-- DATA FOR ANALYSIS follows --
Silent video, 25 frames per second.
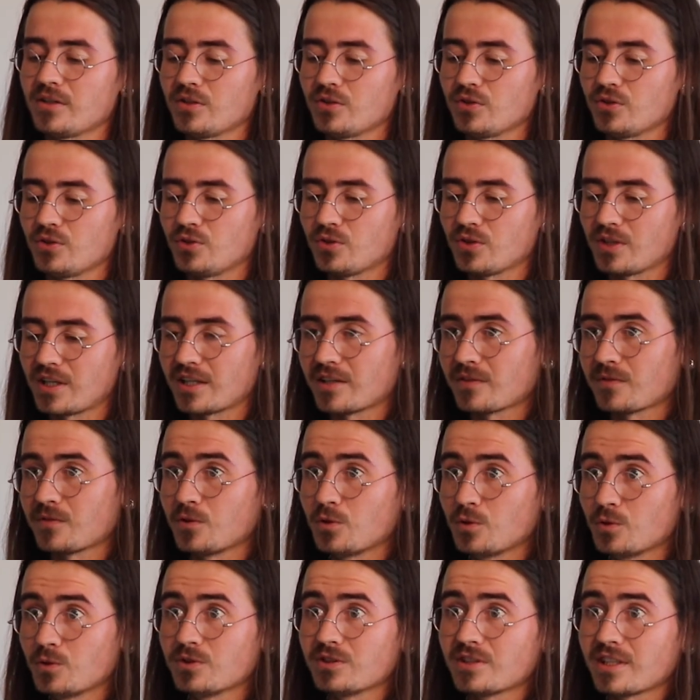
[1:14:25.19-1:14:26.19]
You kind of
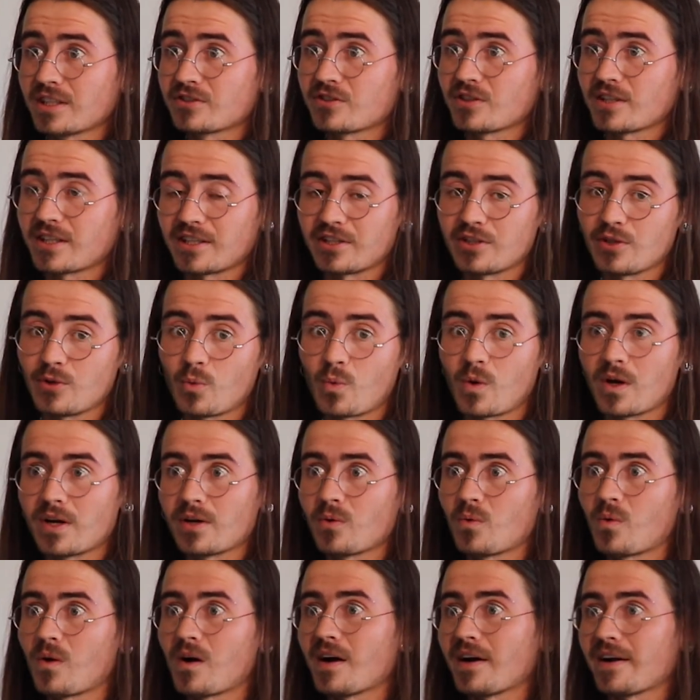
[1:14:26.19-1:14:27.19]
lose that track and you
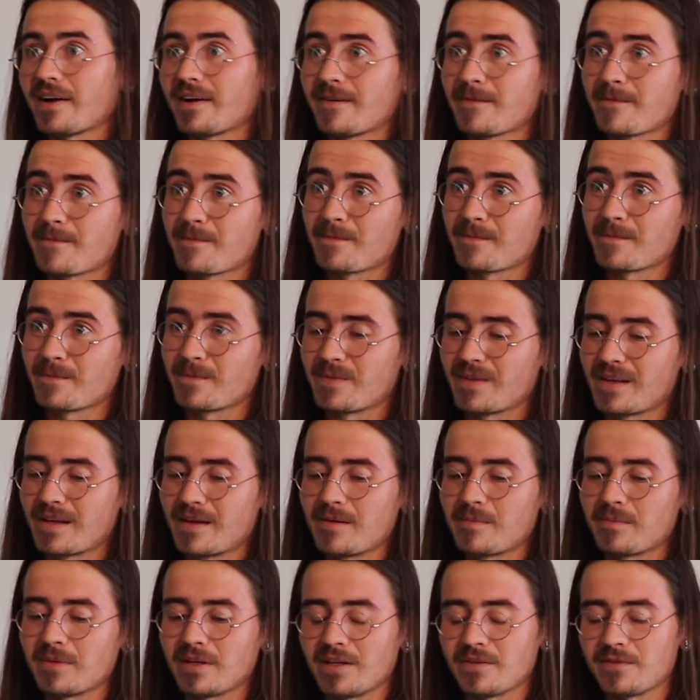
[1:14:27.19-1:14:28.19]
wonder why.
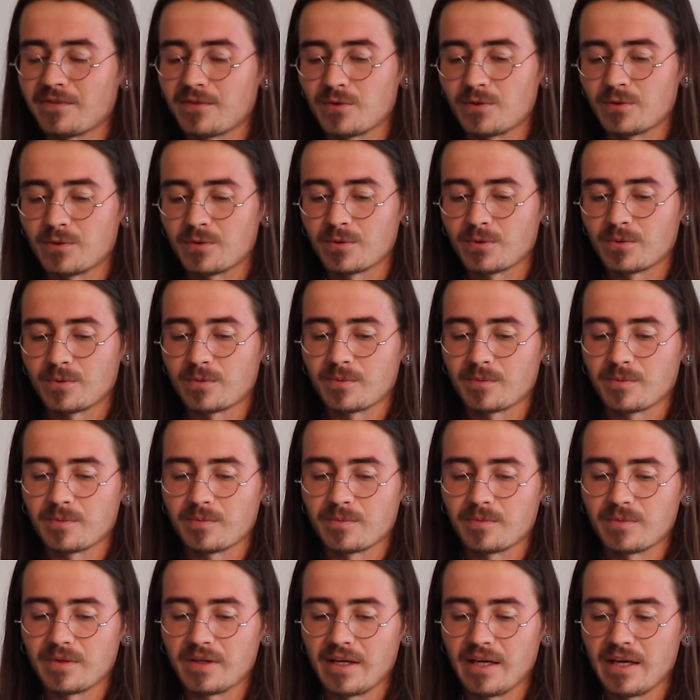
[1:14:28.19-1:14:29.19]
But if you
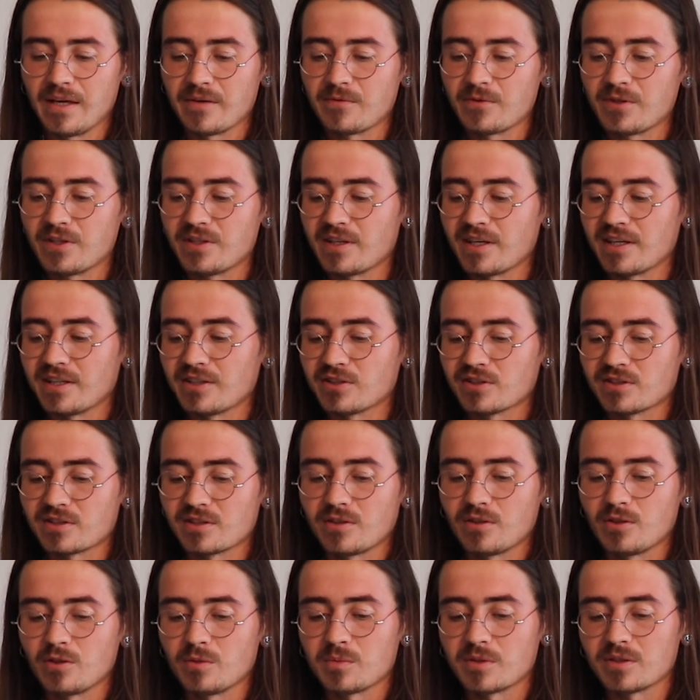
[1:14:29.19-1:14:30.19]
every day just a
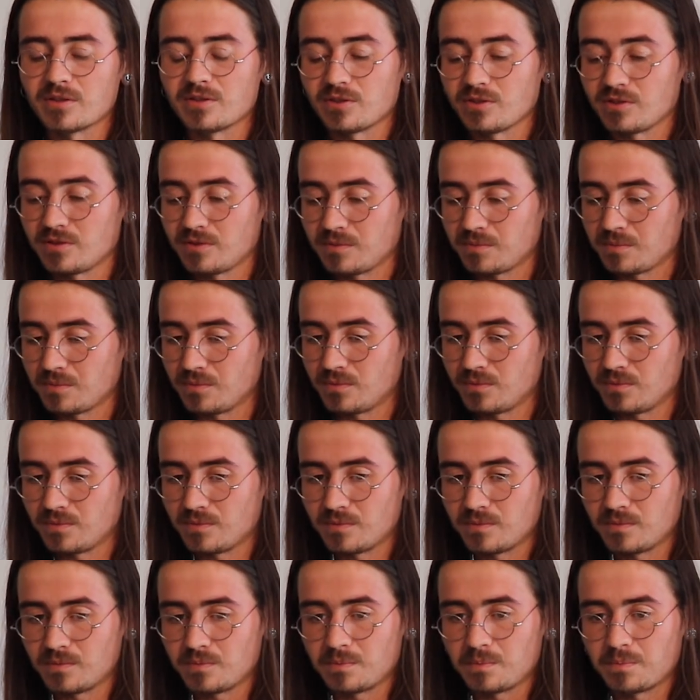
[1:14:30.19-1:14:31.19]
little bit, just
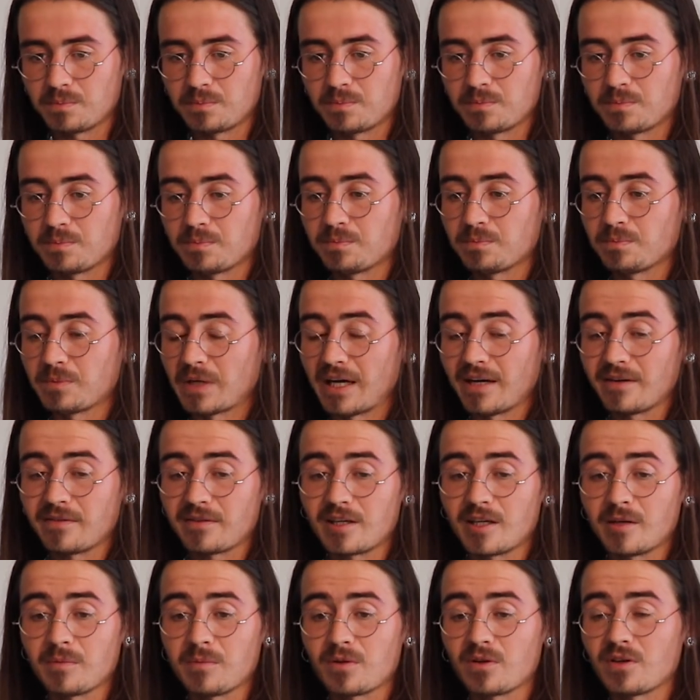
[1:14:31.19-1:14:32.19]
have a
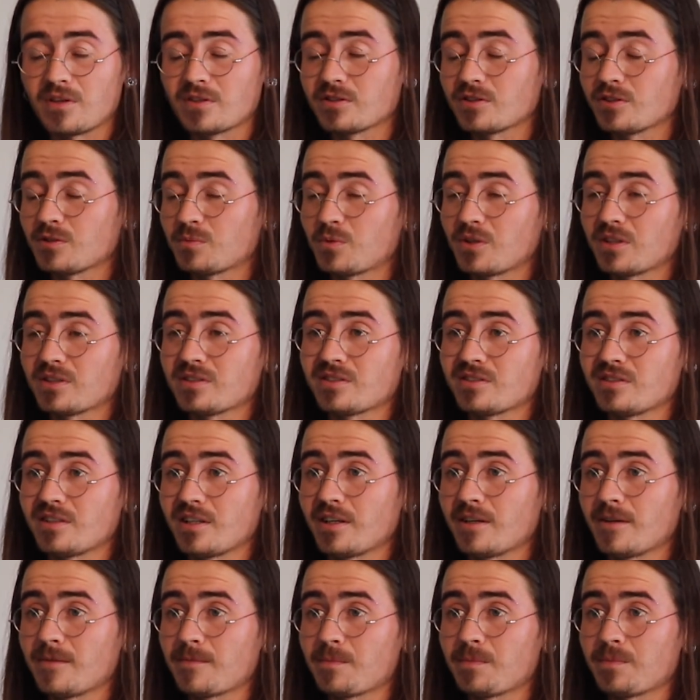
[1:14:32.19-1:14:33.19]
couple conscious breaths a
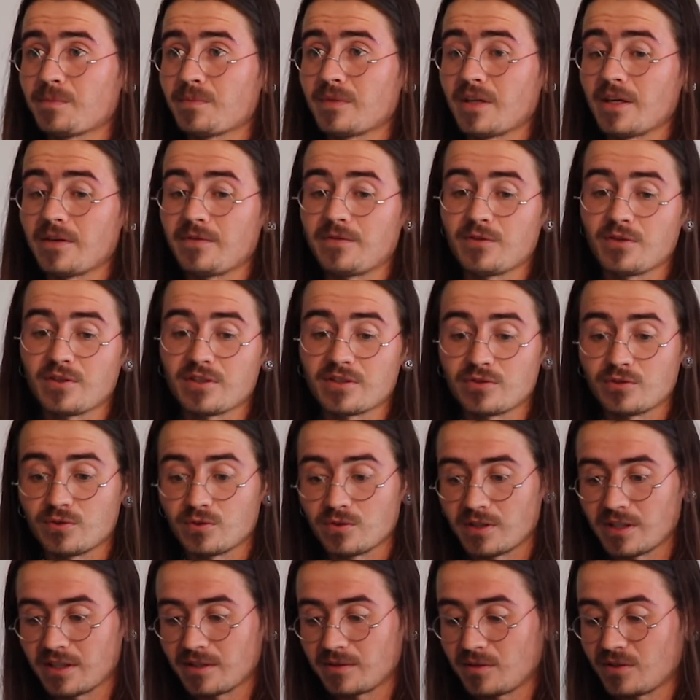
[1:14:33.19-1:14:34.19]
day, if you could
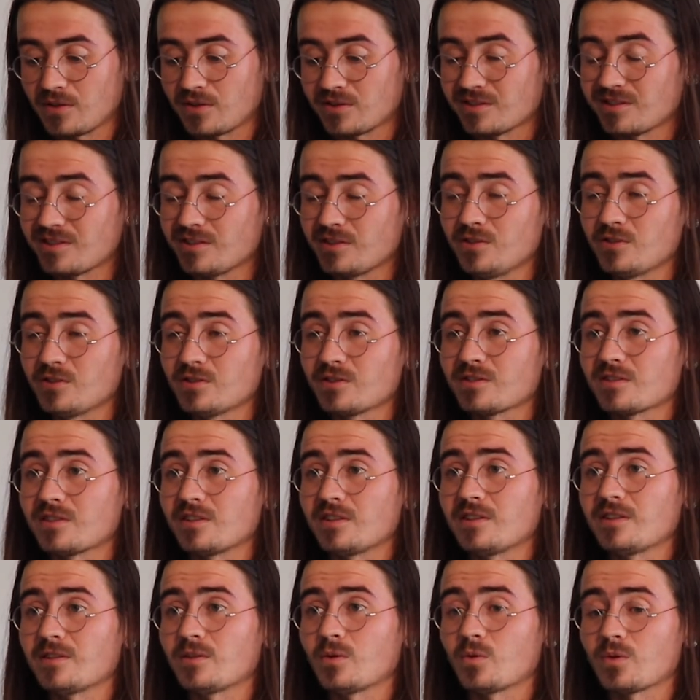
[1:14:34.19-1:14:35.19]
do that
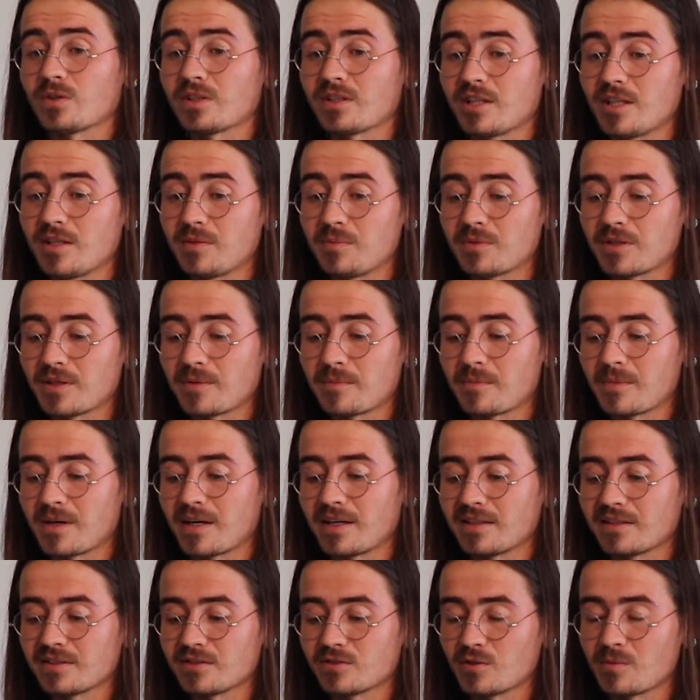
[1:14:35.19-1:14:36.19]
continuously or keep that
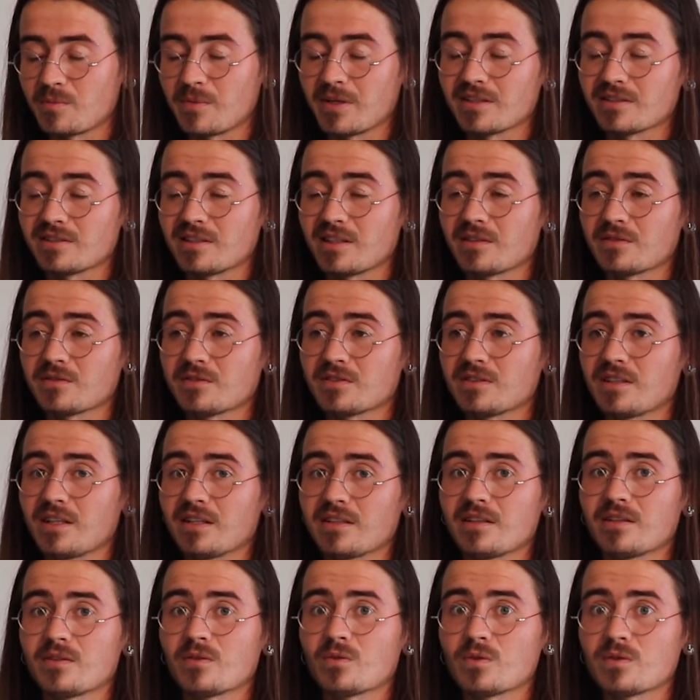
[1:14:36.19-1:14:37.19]
mind into a meditative
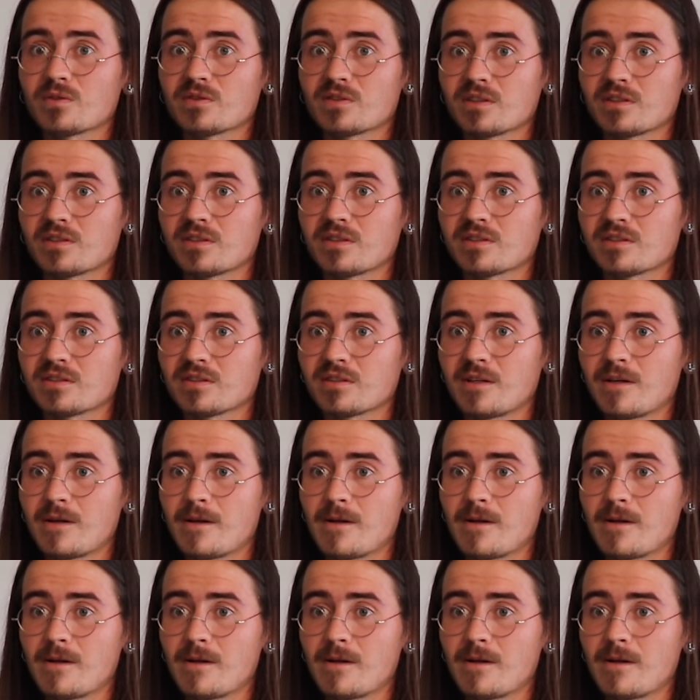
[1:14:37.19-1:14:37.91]
state, then all of a sudden it's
-- DATA FOR ANALYSIS concluded --
• EXERCISE PROMPT: From the first line to the last, restate the entries exactly, without pictures.

• OUTPUT BELOW:
Silent video, 25 frames per second.
[1:14:25.19-1:14:26.19]
You kind of
[1:14:26.19-1:14:27.19]
lose that track and you
[1:14:27.19-1:14:28.19]
wonder why.
[1:14:28.19-1:14:29.19]
But if you
[1:14:29.19-1:14:30.19]
every day just a
[1:14:30.19-1:14:31.19]
little bit, just
[1:14:31.19-1:14:32.19]
have a
[1:14:32.19-1:14:33.19]
couple conscious breaths a
[1:14:33.19-1:14:34.19]
day, if you could
[1:14:34.19-1:14:35.19]
do that
[1:14:35.19-1:14:36.19]
continuously or keep that
[1:14:36.19-1:14:37.19]
mind into a meditative
[1:14:37.19-1:14:37.91]
state, then all of a sudden it's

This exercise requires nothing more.